Medical School

Postgraduate research profiles


Amy Page

Phone: (+61 3) 9016 9752

Start date

Sep 2012

Submission date

Sep 2017

Amy Page

Amy Page profile photo


Too much of a good thing? Deprescribing medicines in older adults


My research aims to understand which medicines to use for older people, particularly those with dementia, to ensure the longest possible good quality of life. This PhD will comprise a literature review and exploration of three novel research questions about deprescribing.

Firstly, it investigated whether pharmacists and medical practitioners agree in selecting medicines to stop for older people living in residential care facilities, most of whom had dementia.

Secondly, it will develop an Australian consensus-based list of explicit prescribing criteria for older people living with dementia.

Thirdly, it will present strong randomised data describing the frequency and type of drug withdrawal events that occur when commonly prescribed medicines are ceased.

Why my research is important

In Australia, one in three older people (approximately one million people) take five or more medicines; nearly one in five are taking 10 or more medicines.
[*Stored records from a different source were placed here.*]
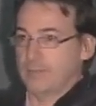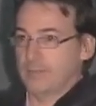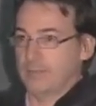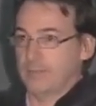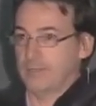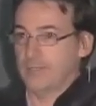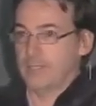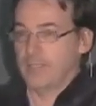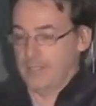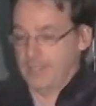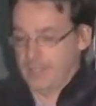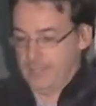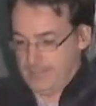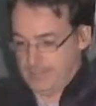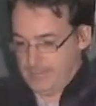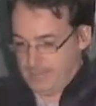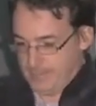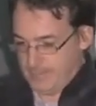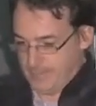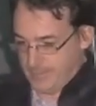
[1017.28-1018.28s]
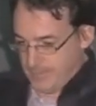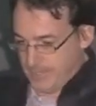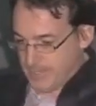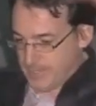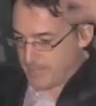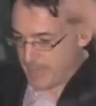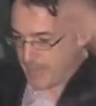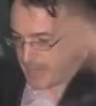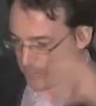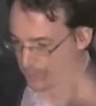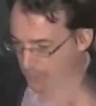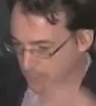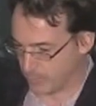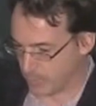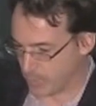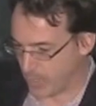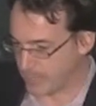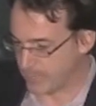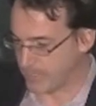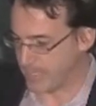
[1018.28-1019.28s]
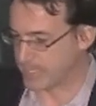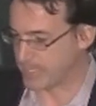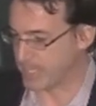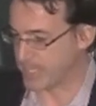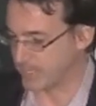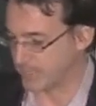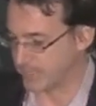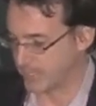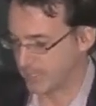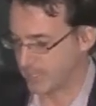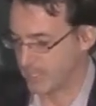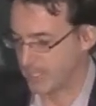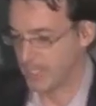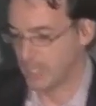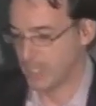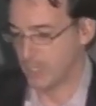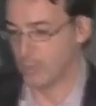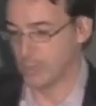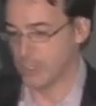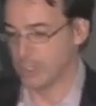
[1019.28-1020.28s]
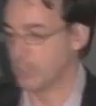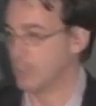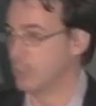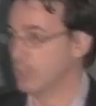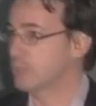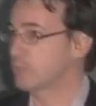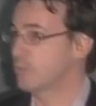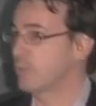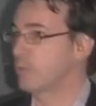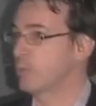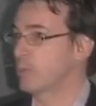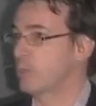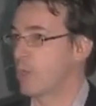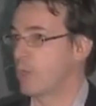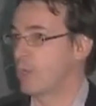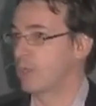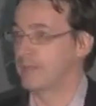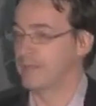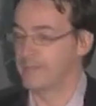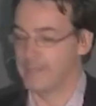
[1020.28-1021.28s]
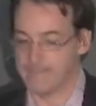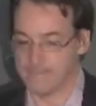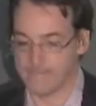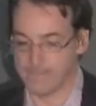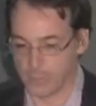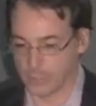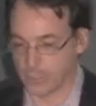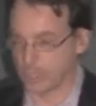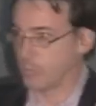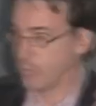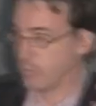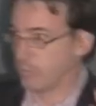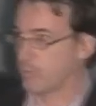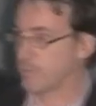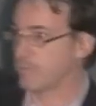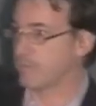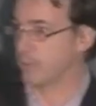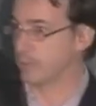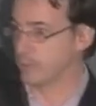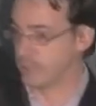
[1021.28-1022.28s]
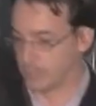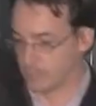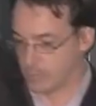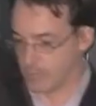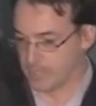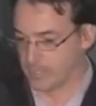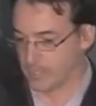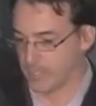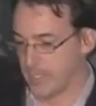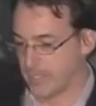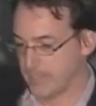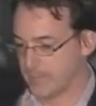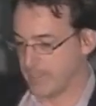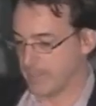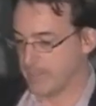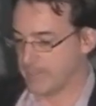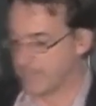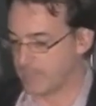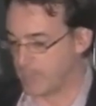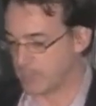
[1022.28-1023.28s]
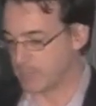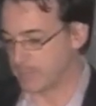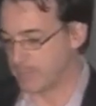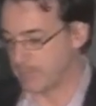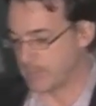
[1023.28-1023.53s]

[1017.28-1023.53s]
Right? It's a pendulum, right? That's it. We use what we call the inverted, we reverted, right? The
This is called polypharmacy, and it's associated with more falls, more side effects, more hospitalisations, and even premature death.

Polypharmacy is particularly common among older people as many have multiple chronic diseases. Dementia, for example, is the number one cause of disability burden and the third largest cause of death among Australian adults, but many sufferers have other problems too.
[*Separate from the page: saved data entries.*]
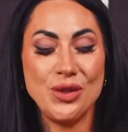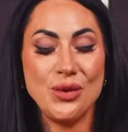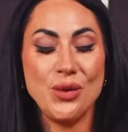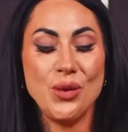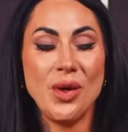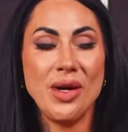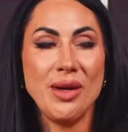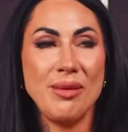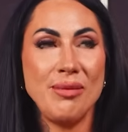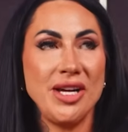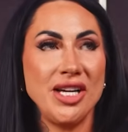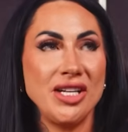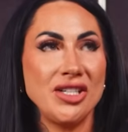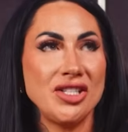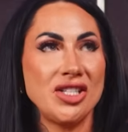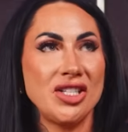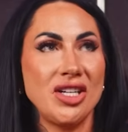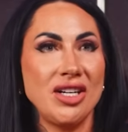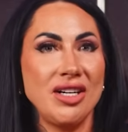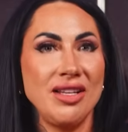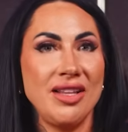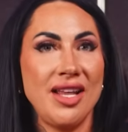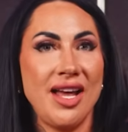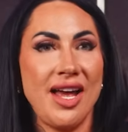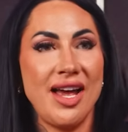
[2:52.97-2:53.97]
You want to make
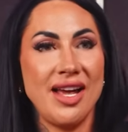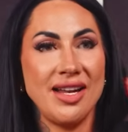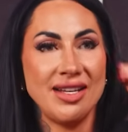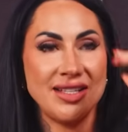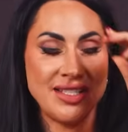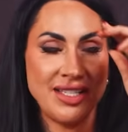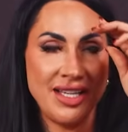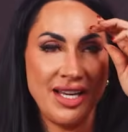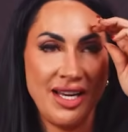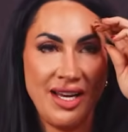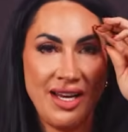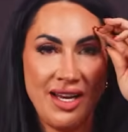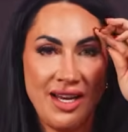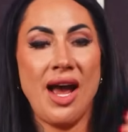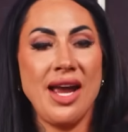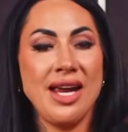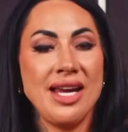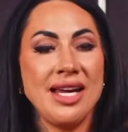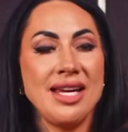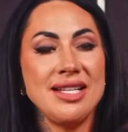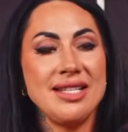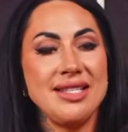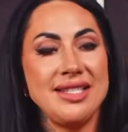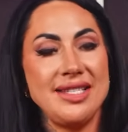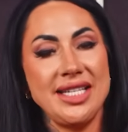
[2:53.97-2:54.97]
sure that I
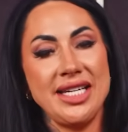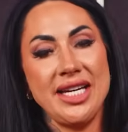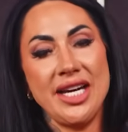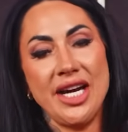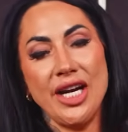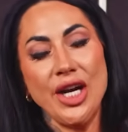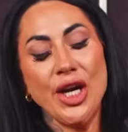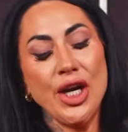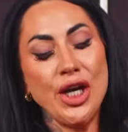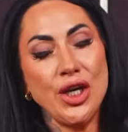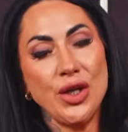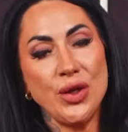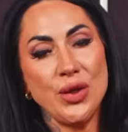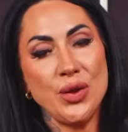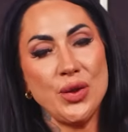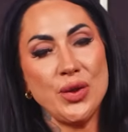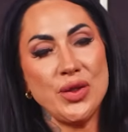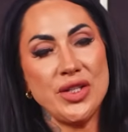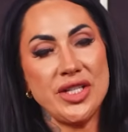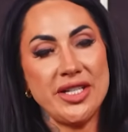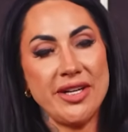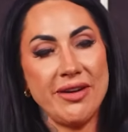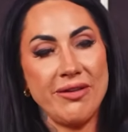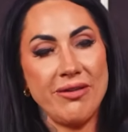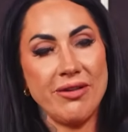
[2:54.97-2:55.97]
can see a
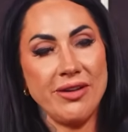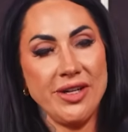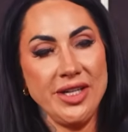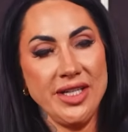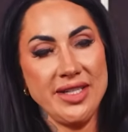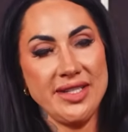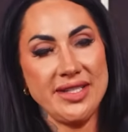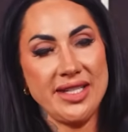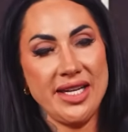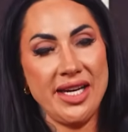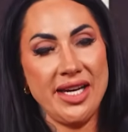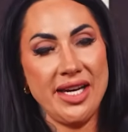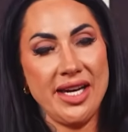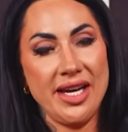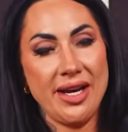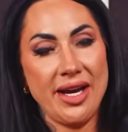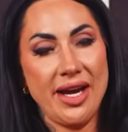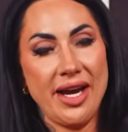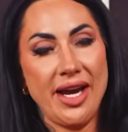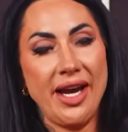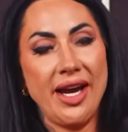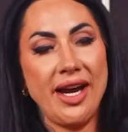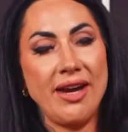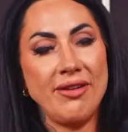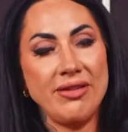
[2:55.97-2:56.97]
huge difference in
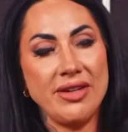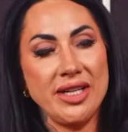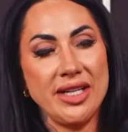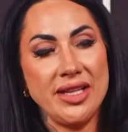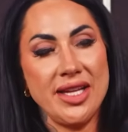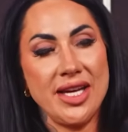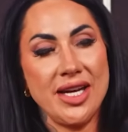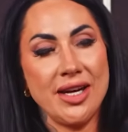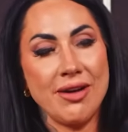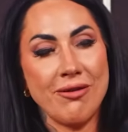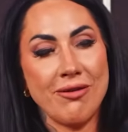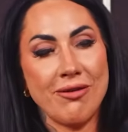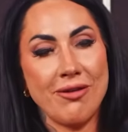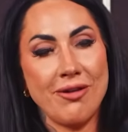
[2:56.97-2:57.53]
everything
Medicines are used to improve survival and quality of life, and doctors follow the treatment guidelines for the disease they are managing. But guidelines generally consider only that one disease; they are not designed for people with multiple issues.
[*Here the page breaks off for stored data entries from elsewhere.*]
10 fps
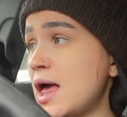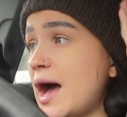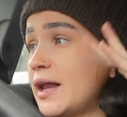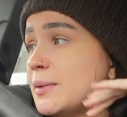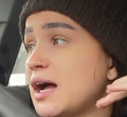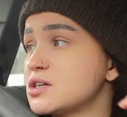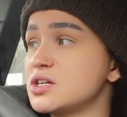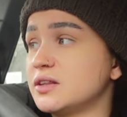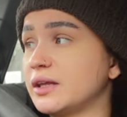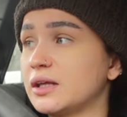and I'm
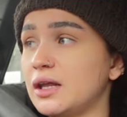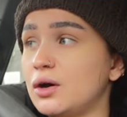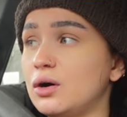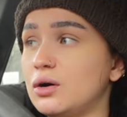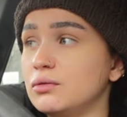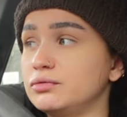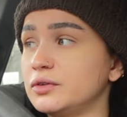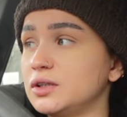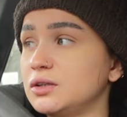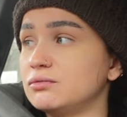actually thinking of
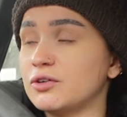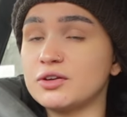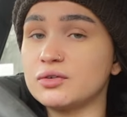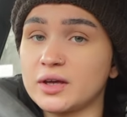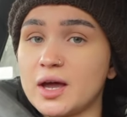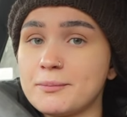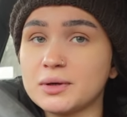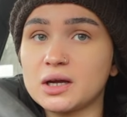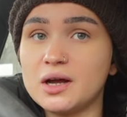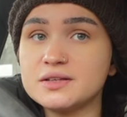refusing it
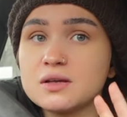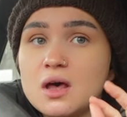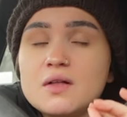because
Further, guidelines are based on evidence from younger people. Medicines may affect an older person differently because, even in normal ageing, our bodies change. Our kidneys and liver don’t work as well, and we have less muscle mass.

Yet clinical trials including older people are rare. In fact, only 3% of randomised controlled trials include people aged over 65. Most trials exclude people who can’t give informed consent, so dementia sufferers are out.

Deprescribing is proposed as an intervention to reduce the harmful overuse of medicines in older people. Deprescribing is thus defined as the systematic withdrawal of unnecessary or potentially inappropriate medicines, with the goal of improving health outcomes.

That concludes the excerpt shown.